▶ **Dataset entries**
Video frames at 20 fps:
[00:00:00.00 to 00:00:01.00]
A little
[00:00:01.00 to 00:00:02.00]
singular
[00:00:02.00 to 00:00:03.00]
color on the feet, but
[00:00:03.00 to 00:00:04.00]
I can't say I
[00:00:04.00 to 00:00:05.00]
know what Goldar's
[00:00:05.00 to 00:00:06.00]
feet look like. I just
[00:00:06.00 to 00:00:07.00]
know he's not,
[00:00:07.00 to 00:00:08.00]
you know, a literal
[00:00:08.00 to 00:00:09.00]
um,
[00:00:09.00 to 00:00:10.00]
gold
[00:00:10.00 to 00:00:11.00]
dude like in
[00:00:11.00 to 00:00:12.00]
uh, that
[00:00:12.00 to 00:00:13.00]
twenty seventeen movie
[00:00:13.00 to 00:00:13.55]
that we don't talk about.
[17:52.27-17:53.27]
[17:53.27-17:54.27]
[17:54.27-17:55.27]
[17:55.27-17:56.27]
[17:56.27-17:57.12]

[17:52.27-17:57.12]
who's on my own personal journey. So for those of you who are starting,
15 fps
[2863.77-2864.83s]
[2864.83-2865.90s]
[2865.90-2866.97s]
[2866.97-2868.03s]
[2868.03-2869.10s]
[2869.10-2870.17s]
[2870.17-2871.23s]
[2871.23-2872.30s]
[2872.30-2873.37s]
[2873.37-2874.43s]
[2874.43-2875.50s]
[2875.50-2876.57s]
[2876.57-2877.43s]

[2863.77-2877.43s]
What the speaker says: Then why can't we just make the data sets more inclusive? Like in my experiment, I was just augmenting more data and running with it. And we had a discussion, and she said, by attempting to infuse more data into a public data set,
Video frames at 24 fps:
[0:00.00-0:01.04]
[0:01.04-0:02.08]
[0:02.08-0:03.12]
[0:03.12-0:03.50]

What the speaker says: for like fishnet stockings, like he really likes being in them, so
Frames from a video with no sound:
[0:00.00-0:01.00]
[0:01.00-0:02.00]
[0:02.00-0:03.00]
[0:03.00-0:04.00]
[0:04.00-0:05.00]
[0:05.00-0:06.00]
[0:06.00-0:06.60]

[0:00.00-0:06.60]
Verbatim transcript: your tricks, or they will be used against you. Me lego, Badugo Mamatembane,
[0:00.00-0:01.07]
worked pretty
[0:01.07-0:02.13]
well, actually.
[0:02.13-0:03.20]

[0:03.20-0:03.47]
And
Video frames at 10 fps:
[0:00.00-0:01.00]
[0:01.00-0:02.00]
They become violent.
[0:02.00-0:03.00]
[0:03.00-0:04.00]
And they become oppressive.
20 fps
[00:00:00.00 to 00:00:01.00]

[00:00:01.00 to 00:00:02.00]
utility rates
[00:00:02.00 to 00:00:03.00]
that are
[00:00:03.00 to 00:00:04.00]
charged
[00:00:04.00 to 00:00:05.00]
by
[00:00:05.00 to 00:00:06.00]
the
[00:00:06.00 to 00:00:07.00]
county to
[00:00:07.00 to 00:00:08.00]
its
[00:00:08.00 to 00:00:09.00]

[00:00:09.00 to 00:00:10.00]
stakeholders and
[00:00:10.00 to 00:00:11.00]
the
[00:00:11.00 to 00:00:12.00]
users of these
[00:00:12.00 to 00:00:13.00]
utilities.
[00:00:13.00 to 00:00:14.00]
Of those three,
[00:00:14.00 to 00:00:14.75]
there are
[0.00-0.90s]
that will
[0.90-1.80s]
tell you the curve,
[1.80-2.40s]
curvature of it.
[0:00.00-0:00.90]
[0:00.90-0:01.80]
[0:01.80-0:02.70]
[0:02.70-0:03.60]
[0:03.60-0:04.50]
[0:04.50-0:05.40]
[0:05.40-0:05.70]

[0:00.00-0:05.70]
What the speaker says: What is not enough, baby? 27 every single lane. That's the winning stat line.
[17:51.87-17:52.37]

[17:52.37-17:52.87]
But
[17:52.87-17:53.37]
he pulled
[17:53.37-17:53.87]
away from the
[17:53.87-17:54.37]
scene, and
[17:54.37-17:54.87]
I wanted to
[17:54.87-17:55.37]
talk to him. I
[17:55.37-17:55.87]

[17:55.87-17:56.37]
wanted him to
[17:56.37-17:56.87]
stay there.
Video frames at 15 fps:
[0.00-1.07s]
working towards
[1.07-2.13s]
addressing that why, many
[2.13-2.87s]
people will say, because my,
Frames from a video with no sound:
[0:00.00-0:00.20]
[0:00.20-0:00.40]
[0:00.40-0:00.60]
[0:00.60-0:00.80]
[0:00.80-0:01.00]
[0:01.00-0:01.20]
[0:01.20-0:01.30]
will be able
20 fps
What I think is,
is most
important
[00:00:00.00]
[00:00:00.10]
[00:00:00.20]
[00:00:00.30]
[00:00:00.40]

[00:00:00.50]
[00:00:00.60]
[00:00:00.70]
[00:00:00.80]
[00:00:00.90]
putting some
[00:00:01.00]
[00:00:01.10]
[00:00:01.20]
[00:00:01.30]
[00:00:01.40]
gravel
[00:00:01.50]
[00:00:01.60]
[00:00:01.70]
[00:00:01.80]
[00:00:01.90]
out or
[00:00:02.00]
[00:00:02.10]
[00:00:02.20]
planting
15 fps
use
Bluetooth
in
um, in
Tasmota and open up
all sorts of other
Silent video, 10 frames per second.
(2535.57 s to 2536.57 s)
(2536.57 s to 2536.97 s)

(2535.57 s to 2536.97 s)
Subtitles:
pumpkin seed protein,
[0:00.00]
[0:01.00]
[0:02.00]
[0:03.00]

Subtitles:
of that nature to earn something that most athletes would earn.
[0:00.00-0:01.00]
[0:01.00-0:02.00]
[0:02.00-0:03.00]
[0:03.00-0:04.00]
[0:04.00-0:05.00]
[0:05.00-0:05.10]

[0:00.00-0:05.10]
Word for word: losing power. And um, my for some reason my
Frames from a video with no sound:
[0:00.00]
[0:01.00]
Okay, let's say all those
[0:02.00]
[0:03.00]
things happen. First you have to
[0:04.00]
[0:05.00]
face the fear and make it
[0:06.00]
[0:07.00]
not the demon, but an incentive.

▶ **What the task asks**
Your job is to give the data above again exactly, in full.

▶ **Solution to this problem**
Video frames at 20 fps:
[00:00:00.00 to 00:00:01.00]
A little
[00:00:01.00 to 00:00:02.00]
singular
[00:00:02.00 to 00:00:03.00]
color on the feet, but
[00:00:03.00 to 00:00:04.00]
I can't say I
[00:00:04.00 to 00:00:05.00]
know what Goldar's
[00:00:05.00 to 00:00:06.00]
feet look like. I just
[00:00:06.00 to 00:00:07.00]
know he's not,
[00:00:07.00 to 00:00:08.00]
you know, a literal
[00:00:08.00 to 00:00:09.00]
um,
[00:00:09.00 to 00:00:10.00]
gold
[00:00:10.00 to 00:00:11.00]
dude like in
[00:00:11.00 to 00:00:12.00]
uh, that
[00:00:12.00 to 00:00:13.00]
twenty seventeen movie
[00:00:13.00 to 00:00:13.55]
that we don't talk about.
[17:52.27-17:53.27]
[17:53.27-17:54.27]
[17:54.27-17:55.27]
[17:55.27-17:56.27]
[17:56.27-17:57.12]

[17:52.27-17:57.12]
who's on my own personal journey. So for those of you who are starting,
15 fps
[2863.77-2864.83s]
[2864.83-2865.90s]
[2865.90-2866.97s]
[2866.97-2868.03s]
[2868.03-2869.10s]
[2869.10-2870.17s]
[2870.17-2871.23s]
[2871.23-2872.30s]
[2872.30-2873.37s]
[2873.37-2874.43s]
[2874.43-2875.50s]
[2875.50-2876.57s]
[2876.57-2877.43s]

[2863.77-2877.43s]
What the speaker says: Then why can't we just make the data sets more inclusive? Like in my experiment, I was just augmenting more data and running with it. And we had a discussion, and she said, by attempting to infuse more data into a public data set,
Video frames at 24 fps:
[0:00.00-0:01.04]
[0:01.04-0:02.08]
[0:02.08-0:03.12]
[0:03.12-0:03.50]

What the speaker says: for like fishnet stockings, like he really likes being in them, so
Frames from a video with no sound:
[0:00.00-0:01.00]
[0:01.00-0:02.00]
[0:02.00-0:03.00]
[0:03.00-0:04.00]
[0:04.00-0:05.00]
[0:05.00-0:06.00]
[0:06.00-0:06.60]

[0:00.00-0:06.60]
Verbatim transcript: your tricks, or they will be used against you. Me lego, Badugo Mamatembane,
[0:00.00-0:01.07]
worked pretty
[0:01.07-0:02.13]
well, actually.
[0:02.13-0:03.20]

[0:03.20-0:03.47]
And
Video frames at 10 fps:
[0:00.00-0:01.00]
[0:01.00-0:02.00]
They become violent.
[0:02.00-0:03.00]
[0:03.00-0:04.00]
And they become oppressive.
20 fps
[00:00:00.00 to 00:00:01.00]

[00:00:01.00 to 00:00:02.00]
utility rates
[00:00:02.00 to 00:00:03.00]
that are
[00:00:03.00 to 00:00:04.00]
charged
[00:00:04.00 to 00:00:05.00]
by
[00:00:05.00 to 00:00:06.00]
the
[00:00:06.00 to 00:00:07.00]
county to
[00:00:07.00 to 00:00:08.00]
its
[00:00:08.00 to 00:00:09.00]

[00:00:09.00 to 00:00:10.00]
stakeholders and
[00:00:10.00 to 00:00:11.00]
the
[00:00:11.00 to 00:00:12.00]
users of these
[00:00:12.00 to 00:00:13.00]
utilities.
[00:00:13.00 to 00:00:14.00]
Of those three,
[00:00:14.00 to 00:00:14.75]
there are
[0.00-0.90s]
that will
[0.90-1.80s]
tell you the curve,
[1.80-2.40s]
curvature of it.
[0:00.00-0:00.90]
[0:00.90-0:01.80]
[0:01.80-0:02.70]
[0:02.70-0:03.60]
[0:03.60-0:04.50]
[0:04.50-0:05.40]
[0:05.40-0:05.70]

[0:00.00-0:05.70]
What the speaker says: What is not enough, baby? 27 every single lane. That's the winning stat line.
[17:51.87-17:52.37]

[17:52.37-17:52.87]
But
[17:52.87-17:53.37]
he pulled
[17:53.37-17:53.87]
away from the
[17:53.87-17:54.37]
scene, and
[17:54.37-17:54.87]
I wanted to
[17:54.87-17:55.37]
talk to him. I
[17:55.37-17:55.87]

[17:55.87-17:56.37]
wanted him to
[17:56.37-17:56.87]
stay there.
Video frames at 15 fps:
[0.00-1.07s]
working towards
[1.07-2.13s]
addressing that why, many
[2.13-2.87s]
people will say, because my,
Frames from a video with no sound:
[0:00.00-0:00.20]
[0:00.20-0:00.40]
[0:00.40-0:00.60]
[0:00.60-0:00.80]
[0:00.80-0:01.00]
[0:01.00-0:01.20]
[0:01.20-0:01.30]
will be able
20 fps
What I think is,
is most
important
[00:00:00.00]
[00:00:00.10]
[00:00:00.20]
[00:00:00.30]
[00:00:00.40]

[00:00:00.50]
[00:00:00.60]
[00:00:00.70]
[00:00:00.80]
[00:00:00.90]
putting some
[00:00:01.00]
[00:00:01.10]
[00:00:01.20]
[00:00:01.30]
[00:00:01.40]
gravel
[00:00:01.50]
[00:00:01.60]
[00:00:01.70]
[00:00:01.80]
[00:00:01.90]
out or
[00:00:02.00]
[00:00:02.10]
[00:00:02.20]
planting
15 fps
use
Bluetooth
in
um, in
Tasmota and open up
all sorts of other
Silent video, 10 frames per second.
(2535.57 s to 2536.57 s)
(2536.57 s to 2536.97 s)

(2535.57 s to 2536.97 s)
Subtitles:
pumpkin seed protein,
[0:00.00]
[0:01.00]
[0:02.00]
[0:03.00]

Subtitles:
of that nature to earn something that most athletes would earn.
[0:00.00-0:01.00]
[0:01.00-0:02.00]
[0:02.00-0:03.00]
[0:03.00-0:04.00]
[0:04.00-0:05.00]
[0:05.00-0:05.10]

[0:00.00-0:05.10]
Word for word: losing power. And um, my for some reason my
Frames from a video with no sound:
[0:00.00]
[0:01.00]
Okay, let's say all those
[0:02.00]
[0:03.00]
things happen. First you have to
[0:04.00]
[0:05.00]
face the fear and make it
[0:06.00]
[0:07.00]
not the demon, but an incentive.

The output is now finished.